During the training process, they fell in love. But yet another surrender for them emerged.
“We both wanted to be intentional about a possible marriage,” Melissa clarifies. “If we were to be together, it had to be because God willed it and was preparing us for a joint ministry as officers. So, we fasted and prayed for a week for the answer—even if the results were negative and we would have to walk away from each other.”
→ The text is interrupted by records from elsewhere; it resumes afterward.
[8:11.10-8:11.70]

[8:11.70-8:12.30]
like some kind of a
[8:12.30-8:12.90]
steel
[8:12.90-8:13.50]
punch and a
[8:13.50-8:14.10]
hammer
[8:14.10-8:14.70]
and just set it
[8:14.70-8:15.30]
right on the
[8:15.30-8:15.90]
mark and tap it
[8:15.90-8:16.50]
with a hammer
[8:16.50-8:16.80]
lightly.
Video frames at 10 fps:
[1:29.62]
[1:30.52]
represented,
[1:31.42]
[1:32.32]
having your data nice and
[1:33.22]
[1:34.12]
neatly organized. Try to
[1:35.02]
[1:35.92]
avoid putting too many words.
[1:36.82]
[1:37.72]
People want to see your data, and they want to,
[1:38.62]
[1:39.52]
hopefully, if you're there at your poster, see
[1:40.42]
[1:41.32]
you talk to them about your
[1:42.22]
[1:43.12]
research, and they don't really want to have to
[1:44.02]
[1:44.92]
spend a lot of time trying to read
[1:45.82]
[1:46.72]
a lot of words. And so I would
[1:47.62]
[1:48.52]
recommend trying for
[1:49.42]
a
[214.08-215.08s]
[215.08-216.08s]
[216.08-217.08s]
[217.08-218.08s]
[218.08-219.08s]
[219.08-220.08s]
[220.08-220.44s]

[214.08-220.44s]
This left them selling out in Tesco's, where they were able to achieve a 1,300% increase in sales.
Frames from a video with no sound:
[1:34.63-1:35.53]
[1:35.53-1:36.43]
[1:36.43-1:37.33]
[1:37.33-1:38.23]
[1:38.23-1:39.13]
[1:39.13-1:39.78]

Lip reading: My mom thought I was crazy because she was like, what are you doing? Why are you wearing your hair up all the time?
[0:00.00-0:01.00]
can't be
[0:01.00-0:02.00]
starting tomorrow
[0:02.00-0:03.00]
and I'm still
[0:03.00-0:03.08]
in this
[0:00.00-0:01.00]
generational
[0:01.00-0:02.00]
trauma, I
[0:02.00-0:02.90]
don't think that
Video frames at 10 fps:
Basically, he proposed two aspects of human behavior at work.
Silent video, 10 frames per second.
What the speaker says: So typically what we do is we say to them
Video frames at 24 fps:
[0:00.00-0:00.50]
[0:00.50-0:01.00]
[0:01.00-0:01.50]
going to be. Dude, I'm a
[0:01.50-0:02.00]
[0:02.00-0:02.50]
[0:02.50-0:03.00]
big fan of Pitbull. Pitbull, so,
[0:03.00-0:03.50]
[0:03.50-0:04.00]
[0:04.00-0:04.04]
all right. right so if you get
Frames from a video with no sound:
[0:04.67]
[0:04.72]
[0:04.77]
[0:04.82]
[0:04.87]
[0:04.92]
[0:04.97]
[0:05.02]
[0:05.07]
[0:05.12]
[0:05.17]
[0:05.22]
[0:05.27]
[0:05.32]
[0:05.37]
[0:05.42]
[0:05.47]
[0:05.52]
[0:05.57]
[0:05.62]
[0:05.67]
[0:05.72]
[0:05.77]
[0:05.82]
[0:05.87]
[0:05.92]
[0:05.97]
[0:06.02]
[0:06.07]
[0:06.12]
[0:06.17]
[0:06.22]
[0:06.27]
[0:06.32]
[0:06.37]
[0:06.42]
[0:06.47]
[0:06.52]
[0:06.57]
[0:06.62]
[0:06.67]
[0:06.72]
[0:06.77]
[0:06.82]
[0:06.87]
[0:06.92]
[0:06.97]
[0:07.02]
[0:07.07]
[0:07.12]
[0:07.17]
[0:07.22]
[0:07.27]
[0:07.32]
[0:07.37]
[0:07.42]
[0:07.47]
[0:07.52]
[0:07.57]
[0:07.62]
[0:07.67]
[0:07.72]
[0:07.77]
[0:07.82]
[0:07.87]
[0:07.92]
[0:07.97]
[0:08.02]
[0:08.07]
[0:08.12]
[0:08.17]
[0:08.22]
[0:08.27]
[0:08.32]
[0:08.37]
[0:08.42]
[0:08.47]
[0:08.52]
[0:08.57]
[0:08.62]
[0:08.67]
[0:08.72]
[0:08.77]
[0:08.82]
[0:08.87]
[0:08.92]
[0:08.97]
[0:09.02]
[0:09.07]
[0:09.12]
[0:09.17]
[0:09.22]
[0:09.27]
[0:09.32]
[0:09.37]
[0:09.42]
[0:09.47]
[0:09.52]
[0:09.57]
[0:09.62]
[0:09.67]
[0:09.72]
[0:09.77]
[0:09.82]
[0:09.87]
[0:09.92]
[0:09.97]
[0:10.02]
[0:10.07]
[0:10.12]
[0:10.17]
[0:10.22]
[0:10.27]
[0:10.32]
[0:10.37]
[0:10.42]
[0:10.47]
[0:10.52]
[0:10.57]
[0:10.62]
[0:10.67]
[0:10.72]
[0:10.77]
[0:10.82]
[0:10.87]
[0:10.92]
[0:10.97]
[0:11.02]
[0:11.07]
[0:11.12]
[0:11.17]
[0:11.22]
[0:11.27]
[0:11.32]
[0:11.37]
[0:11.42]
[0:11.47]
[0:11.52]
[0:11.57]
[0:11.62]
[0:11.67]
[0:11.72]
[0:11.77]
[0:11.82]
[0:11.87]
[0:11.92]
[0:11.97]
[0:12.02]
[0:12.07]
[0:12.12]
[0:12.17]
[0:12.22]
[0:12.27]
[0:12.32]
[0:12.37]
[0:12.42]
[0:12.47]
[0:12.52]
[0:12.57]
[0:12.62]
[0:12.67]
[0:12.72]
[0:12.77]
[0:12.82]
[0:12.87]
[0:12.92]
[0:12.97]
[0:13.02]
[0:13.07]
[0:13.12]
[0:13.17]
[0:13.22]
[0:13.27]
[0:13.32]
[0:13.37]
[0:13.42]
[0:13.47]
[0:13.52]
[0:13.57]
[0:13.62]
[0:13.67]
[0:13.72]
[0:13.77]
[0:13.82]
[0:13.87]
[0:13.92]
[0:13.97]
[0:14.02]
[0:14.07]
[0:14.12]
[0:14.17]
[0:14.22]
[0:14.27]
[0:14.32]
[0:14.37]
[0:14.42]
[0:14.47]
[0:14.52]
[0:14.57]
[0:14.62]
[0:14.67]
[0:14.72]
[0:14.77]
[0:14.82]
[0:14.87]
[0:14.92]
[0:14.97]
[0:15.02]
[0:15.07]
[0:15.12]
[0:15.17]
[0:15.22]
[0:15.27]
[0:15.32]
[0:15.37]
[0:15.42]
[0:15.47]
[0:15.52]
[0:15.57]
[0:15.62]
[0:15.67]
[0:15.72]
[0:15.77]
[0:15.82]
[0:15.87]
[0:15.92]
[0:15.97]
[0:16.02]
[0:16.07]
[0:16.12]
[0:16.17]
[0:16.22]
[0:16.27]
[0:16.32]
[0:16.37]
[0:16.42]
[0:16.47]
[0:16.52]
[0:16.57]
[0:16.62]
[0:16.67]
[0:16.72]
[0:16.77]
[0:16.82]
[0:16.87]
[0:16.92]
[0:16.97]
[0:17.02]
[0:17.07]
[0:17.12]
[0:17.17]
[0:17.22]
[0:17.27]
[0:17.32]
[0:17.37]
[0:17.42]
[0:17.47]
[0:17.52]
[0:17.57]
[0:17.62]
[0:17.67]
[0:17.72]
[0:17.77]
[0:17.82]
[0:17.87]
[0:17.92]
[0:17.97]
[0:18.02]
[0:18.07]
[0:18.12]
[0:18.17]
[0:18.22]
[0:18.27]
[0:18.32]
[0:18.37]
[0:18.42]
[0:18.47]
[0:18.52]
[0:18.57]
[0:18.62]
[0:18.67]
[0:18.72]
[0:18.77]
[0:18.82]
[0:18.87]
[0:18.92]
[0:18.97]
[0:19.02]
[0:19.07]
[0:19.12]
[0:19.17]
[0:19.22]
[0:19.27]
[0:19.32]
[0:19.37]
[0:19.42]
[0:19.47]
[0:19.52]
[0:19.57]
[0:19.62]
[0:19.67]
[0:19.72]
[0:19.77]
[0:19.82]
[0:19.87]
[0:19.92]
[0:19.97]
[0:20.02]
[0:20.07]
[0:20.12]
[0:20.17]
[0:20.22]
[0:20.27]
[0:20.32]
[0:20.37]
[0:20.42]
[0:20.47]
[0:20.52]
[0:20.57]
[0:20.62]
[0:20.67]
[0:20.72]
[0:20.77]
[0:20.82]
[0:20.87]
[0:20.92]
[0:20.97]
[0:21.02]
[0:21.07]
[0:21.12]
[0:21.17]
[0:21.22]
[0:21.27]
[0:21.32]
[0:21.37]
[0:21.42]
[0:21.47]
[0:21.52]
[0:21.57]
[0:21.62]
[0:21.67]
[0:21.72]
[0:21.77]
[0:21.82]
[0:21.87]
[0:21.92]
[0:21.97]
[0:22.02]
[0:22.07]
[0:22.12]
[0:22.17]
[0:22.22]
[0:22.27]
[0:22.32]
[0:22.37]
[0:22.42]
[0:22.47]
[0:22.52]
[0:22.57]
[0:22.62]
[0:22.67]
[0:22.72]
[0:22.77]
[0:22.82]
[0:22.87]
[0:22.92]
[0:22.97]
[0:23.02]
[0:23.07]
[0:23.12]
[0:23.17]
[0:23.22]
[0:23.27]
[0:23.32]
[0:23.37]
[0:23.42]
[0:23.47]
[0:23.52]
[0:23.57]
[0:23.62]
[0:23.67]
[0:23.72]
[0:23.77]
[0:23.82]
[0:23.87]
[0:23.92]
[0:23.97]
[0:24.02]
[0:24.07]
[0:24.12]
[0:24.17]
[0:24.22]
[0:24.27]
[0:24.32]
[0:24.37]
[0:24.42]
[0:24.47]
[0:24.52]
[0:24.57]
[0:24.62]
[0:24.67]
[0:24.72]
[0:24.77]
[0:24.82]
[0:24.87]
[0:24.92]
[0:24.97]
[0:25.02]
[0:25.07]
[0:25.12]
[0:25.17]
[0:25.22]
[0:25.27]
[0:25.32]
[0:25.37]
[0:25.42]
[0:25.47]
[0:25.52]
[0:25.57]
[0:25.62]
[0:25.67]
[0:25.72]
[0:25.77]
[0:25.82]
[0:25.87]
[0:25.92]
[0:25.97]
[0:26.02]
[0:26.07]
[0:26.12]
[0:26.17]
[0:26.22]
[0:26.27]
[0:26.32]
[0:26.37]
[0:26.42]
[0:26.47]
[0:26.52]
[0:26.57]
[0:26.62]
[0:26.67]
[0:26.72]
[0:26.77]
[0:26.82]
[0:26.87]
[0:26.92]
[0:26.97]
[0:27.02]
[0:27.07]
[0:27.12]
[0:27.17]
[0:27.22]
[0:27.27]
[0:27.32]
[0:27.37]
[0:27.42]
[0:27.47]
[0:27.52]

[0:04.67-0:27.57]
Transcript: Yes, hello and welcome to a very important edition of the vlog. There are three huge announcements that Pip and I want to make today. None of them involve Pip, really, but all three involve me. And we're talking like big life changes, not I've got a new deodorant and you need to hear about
At the end of the week, they felt affirmed as they concluded that Salvation Army service as spouses is exactly what God willed for them.
Rashad’s heritage is Jordanian, and he became impressed with the idea of leading people to Christ in the Middle East. This perfectly fit with Melissa’s original calling.
One of Melissa’s assignments during her training experience was to the Atlanta ARC, where Major Mike Vincent influenced her pastoral approach, and where later she saw the impact of Major Donna Justice’s motherly care among the men. “I watched them closely,” Melissa says, “and what I came away with in my spirit was what I call seeing (eye contact), hearing (closely listening), valuing (confirming their concerns), and knowing (praying with the person). It is very intentional, and I want to apply that to my own relationships with others throughout my career.”
Upon Rashad’s commissioning, the two were wed, and he was sent to serve alongside his bride in Sevierville. In addition to growing the corps in eastern Tennessee, they have come upon an avenue of service among ARCs in Orlando and West Palm Beach, FL. Rashad connects with the men because of their shared struggle, and Melissa wows them with her singing and guitar playing while explaining how her surrender has brought her to a glorious life in Christ alongside her husband. The result is often an altar lined with seekers. And at the Southern Bible Conference in 2022, Lieutenant Rashad shared his story with the congregation during ARC Night.
That brings us to their present appointment in Sevierville. The long officership before them may or may not include missions overseas, but they are gaining valuable experience in their corps while making inroads for the Kingdom of God.
“While I was here in my first year, while Rashad was still in training, I began a monthly after school youth program,” Melissa says. Rashad’s arrival enabled them to go to a weekly schedule, and this draws families into the corps. In connection with the state of Tennessee’s Pathway of Hope-Families First program, an impressive curriculum (mostly concerning agriculture, understandable for the region) has been developed for the kids—Gardening 101, Poultry 101, and Art 101. They teach about raising crops that eventually go to their family dinner tables.
“For instance, in poultry, the kids are raising ten hens, and they are feeding, watering, and cleaning the coop whenever they come to the corps—even on Sundays,” Lieutenant Rashad says. “Every course connects with the Word of God, and the things they are learning gives them ownership.”
In fact, the couple had to cut off enrollment at 30 because the two pickup routes they drive prohibits more.
Parents, community leaders, and other agencies are noticing what is going on at the Sevierville Corps. From a corps membership of five when they arrived, they now have 12 senior soldiers and five junior soldiers. Average Sunday worship attendance has increased to 35.
Wearing uniforms in public is a priority practice, and their social service outreach for Sevier and Cocke counties has transformed from what they call a “toxic charity” to real stories of case management.
The capitulations to God’s will for Rashad & Melissa prove that as far as things spiritual, surrender is a good thing.
“When God ends one segment of your story, even in heartache, He always give you something better!” Rashad exclaims. “We are beyond blessed. We get to make an impact through The Salvation Army in this community.”